Closed pradghos closed 5 years ago
This looks like a legitimate issue.
cudf::bool8 w4{-42};
is rightfully complaining about trying to initialize with a larger type (narrowing conversion). We treat warnings as errors, so I'm not sure how that warning slipped past CI.
This could be fixed a few ways:
cudf::bool8 w4 = -42; // cast is implicit
cudf::bool8 w4{static_cast<bool8::value_type>(-42)}; // cast is explicit
However, none of that should affect the correctness of the tests, so those failures are concerning. What OS and gcc versions are you using?
Its is using GCC 7.3.0
conda tool chain on Ubuntu 18.04 (ppc64le)

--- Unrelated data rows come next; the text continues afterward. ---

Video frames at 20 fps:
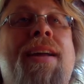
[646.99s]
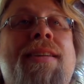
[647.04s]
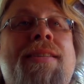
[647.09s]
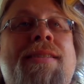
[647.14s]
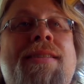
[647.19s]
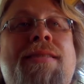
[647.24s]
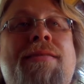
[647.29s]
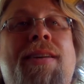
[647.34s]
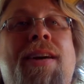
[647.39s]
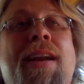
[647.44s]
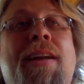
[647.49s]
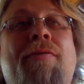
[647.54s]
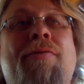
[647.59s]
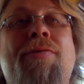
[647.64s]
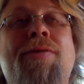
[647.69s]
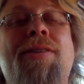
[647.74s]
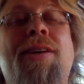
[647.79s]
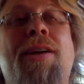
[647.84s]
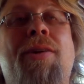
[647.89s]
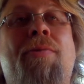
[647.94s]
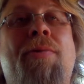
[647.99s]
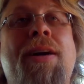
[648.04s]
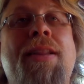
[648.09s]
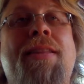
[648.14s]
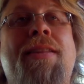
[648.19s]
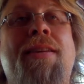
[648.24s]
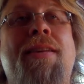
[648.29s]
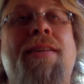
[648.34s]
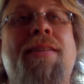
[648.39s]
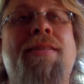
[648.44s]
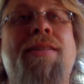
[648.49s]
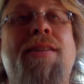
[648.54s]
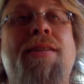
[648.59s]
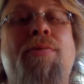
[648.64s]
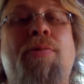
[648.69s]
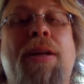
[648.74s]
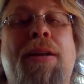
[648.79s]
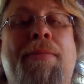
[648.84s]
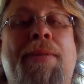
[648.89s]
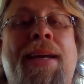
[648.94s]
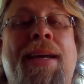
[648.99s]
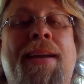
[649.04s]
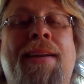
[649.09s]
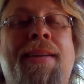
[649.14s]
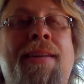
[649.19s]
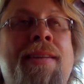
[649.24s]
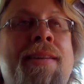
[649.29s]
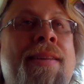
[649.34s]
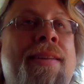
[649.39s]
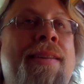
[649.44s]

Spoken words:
Because not everyone's going to want the twin bed.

I can see another warning during work/cpp/src/utilities/device_atomics.cuh(955): warning: invalid narrowing conversion from "signed char" to "char"
But its not stopping us.
@jrhemstad Thanks for your suggestion - I am able to build successfully.
However, test case is still failing.
20/29 Test #20: TYPES_TEST .......................***Failed 2.42 sec
Code change:-
diff --git a/cpp/tests/types/types_test.cpp b/cpp/tests/types/types_test.cpp
index 95e793ea..59075fc2 100644
--- a/cpp/tests/types/types_test.cpp
+++ b/cpp/tests/types/types_test.cpp
@@ -240,7 +240,7 @@ TEST_F(WrappersTestBool8, BooleanOperatorsBool8)
EXPECT_TRUE(w2 >= w3);
EXPECT_TRUE(w2 <= w3);
- cudf::bool8 w4{-42};
+ cudf::bool8 w4{static_cast<cudf::bool8::value_type>(-42)};
cudf::bool8 w5{43};
EXPECT_TRUE(w4 == w4);
@@ -273,10 +273,10 @@ TEST_F(WrappersTestBool8, BooleanOperatorsBool8)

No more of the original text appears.